[Collected data]
^^^^^^^^

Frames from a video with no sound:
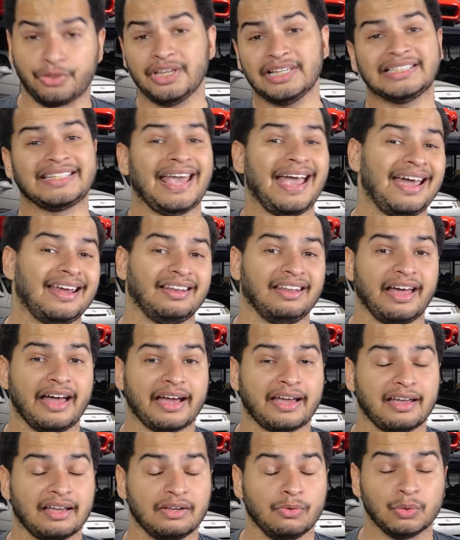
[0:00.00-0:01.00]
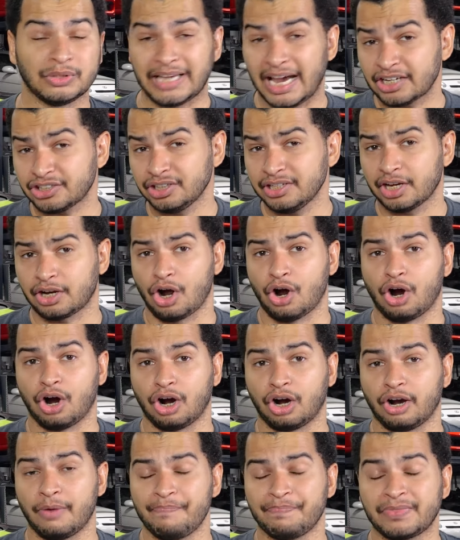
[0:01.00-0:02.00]
this Cadillac was actually a
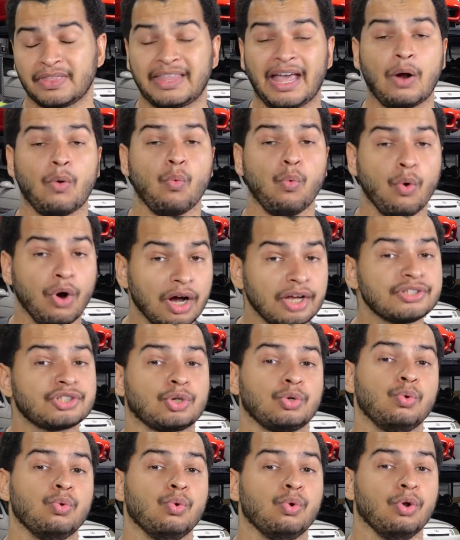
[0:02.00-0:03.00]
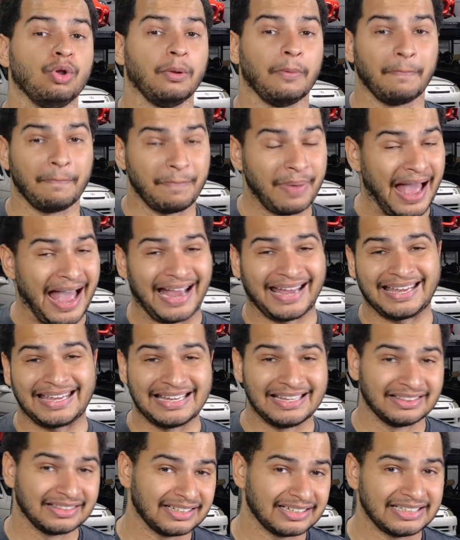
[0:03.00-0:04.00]
car that was cool back
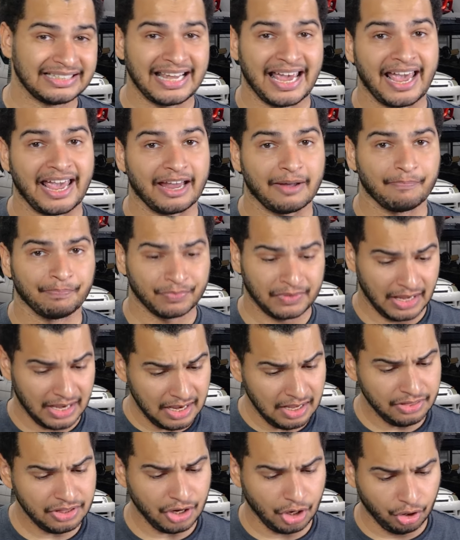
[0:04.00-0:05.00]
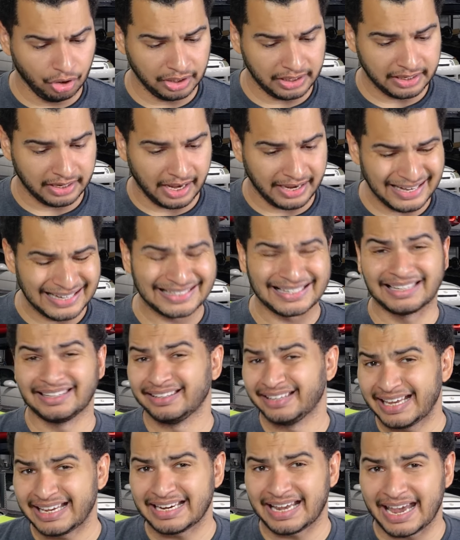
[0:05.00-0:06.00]
in the day. In the early 90s and
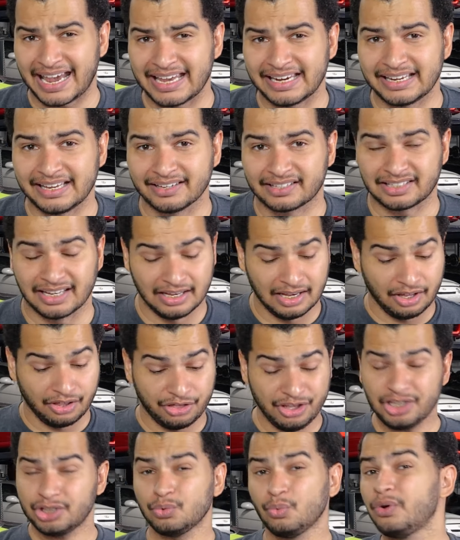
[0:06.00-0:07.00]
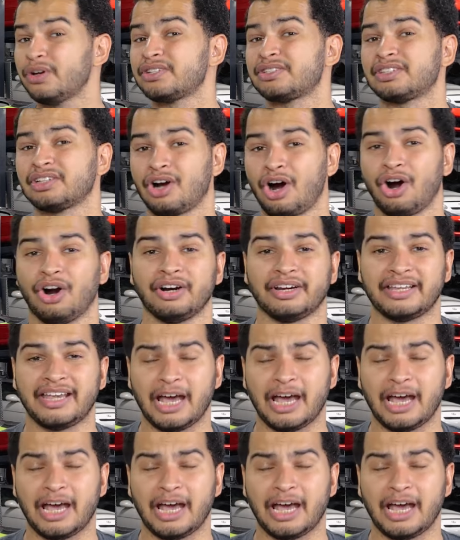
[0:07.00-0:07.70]
late 80s, this was the car to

^^^^^^^^

* [WORK TO COMPLETE] Your task is to repeat the data above exactly while excluding the pictures.

* [THE ANSWER]
Frames from a video with no sound:
[0:00.00-0:01.00]
[0:01.00-0:02.00]
this Cadillac was actually a
[0:02.00-0:03.00]
[0:03.00-0:04.00]
car that was cool back
[0:04.00-0:05.00]
[0:05.00-0:06.00]
in the day. In the early 90s and
[0:06.00-0:07.00]
[0:07.00-0:07.70]
late 80s, this was the car to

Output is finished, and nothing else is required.